By default this installs loose dependancies (no explicit versioning),
although it is also possible to use stable dependencies
(e.g. pip install -e "./alphabase[stable,development]"
).
By using the editable flag -e
, all modifications to the AlphaBase
source code folder are directly reflected when running
AlphaBase. Note that the AlphaBase folder cannot be moved and/or renamed
if an editable version is installed.
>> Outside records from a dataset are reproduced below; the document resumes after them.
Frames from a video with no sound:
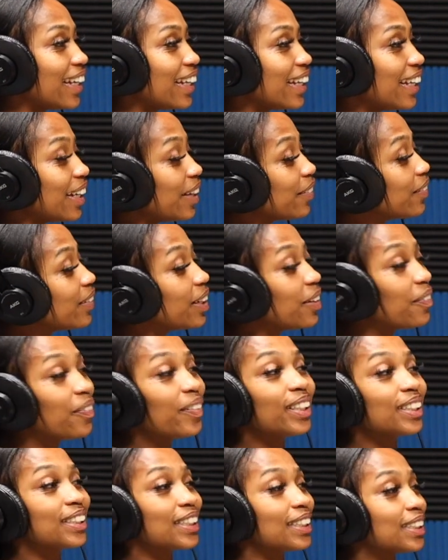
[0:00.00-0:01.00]
Even if
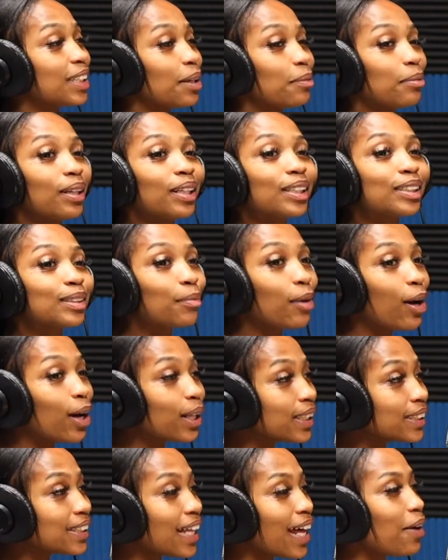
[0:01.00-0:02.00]
it's something as
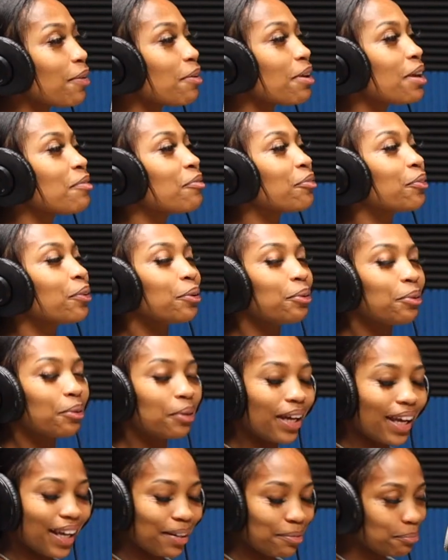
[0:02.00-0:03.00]
small as I don't eat fruit.
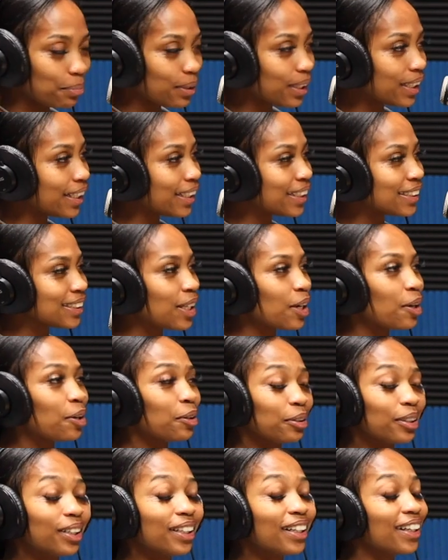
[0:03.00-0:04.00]
Please
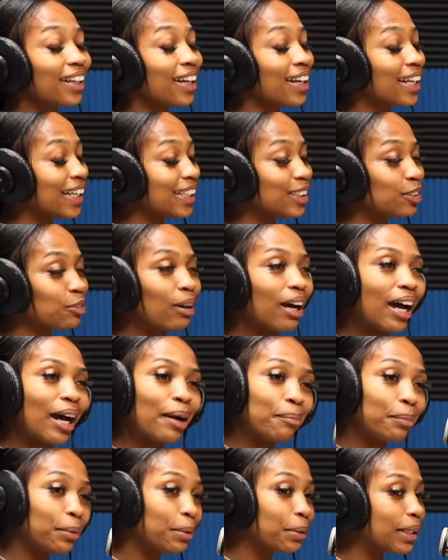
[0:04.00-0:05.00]
go get you an
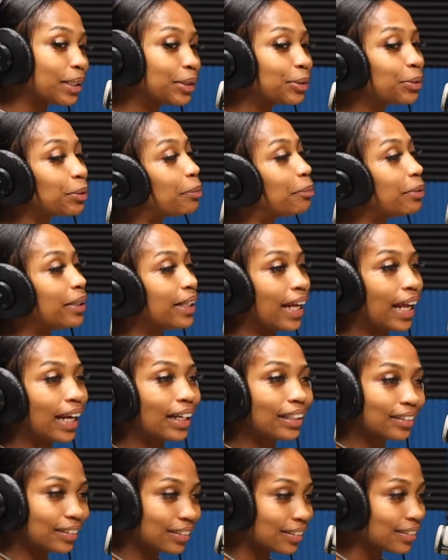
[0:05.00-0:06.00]
apple. Get you a
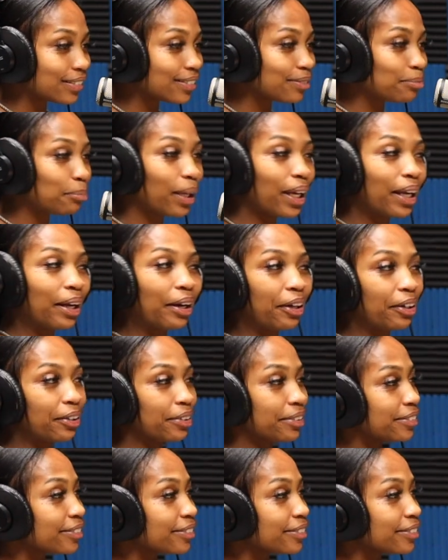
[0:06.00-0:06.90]
banana. Pear.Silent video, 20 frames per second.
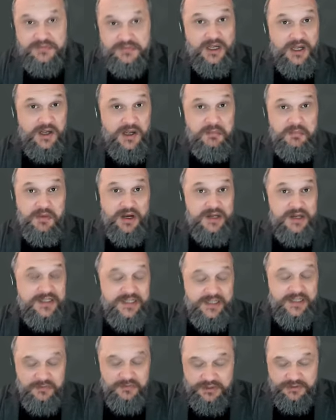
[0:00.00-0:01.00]
um, I
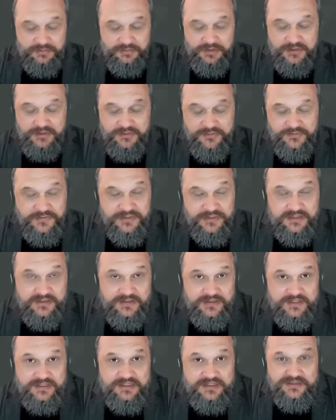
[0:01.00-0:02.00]
think it would just be good for the
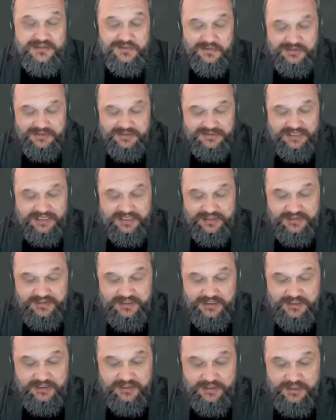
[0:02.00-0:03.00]
listeners to understand
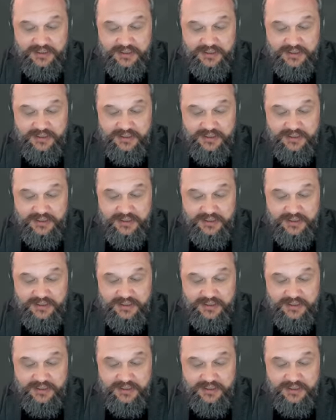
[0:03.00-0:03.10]
that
In case of confusion, you can
always retrieve the location of any Python module with e.g. the command
import module
followed by module.__file__
.
TODO
In case of issues, check out the following:
- Issues: Try a few different search terms to find out if a similar problem has been encountered before
- Discussions: Check if your problem or feature requests has been discussed before.
If you like this software, you can give us a star to boost our visibility! All direct contributions are also welcome. Feel free to post a new issue or clone the repository and create a pull request with a new branch. For an even more interactive participation, check out the discussions and the the Contributors License Agreement.
While AlphaBase offers an object-oriented interface, algorithms for manipulating data should be implemented in a functional way and called from class methods. This allows the functions to be reused without instatiating a class.
- Return DataFrames in the same order as they were passed
- Minimize in-place modifications of DataFrames. Mention them explicitly in the docstring
- Implement low-level functions that operate on numpy arrays and return arrays. Use higher-level functions to assign array results to DataFrames
Avoid making assumptions about:
- Precursor ordering by
nAA
- Fragment indices ordering (e.g.,
frag_start_idx
) - Continuity of
frag_start_idx
wherefrag_start_idx[i+1] == frag_stop_idx[i]
- All fragments being assigned to a precursor
Assumptions are only permitted for low-level or optimized functions and should be documented in the docstring.
When performance optimization is needed:
- Implement the general solution first
- Add optimized versions for special cases for refined precursor df or order
nAA
- Check conditions at runtime to use optimized versions when applicable
- Include python type hints
- Include docstrings in numpy style (see numpy docstring example)
It is highly recommended to use the provided pre-commit hooks, as the CI pipeline enforces all checks therein to pass in order to merge a branch.
The hooks need to be installed once by
pre-commit install
You can run the checks yourself using:
pre-commit run --all-files
In order to have release notes automatically generated, pull requests need to be tagged with labels.
The following labels are used (should be safe-explanatory):
breaking-change
, bug
, enhancement
.
This package uses a shared release process defined in the alphashared repository. Please see the instructions there.
For a full overview of the changes made in each version see CHANGELOG.md (until version 1.1.0) and the github release notes (from >1.1.0).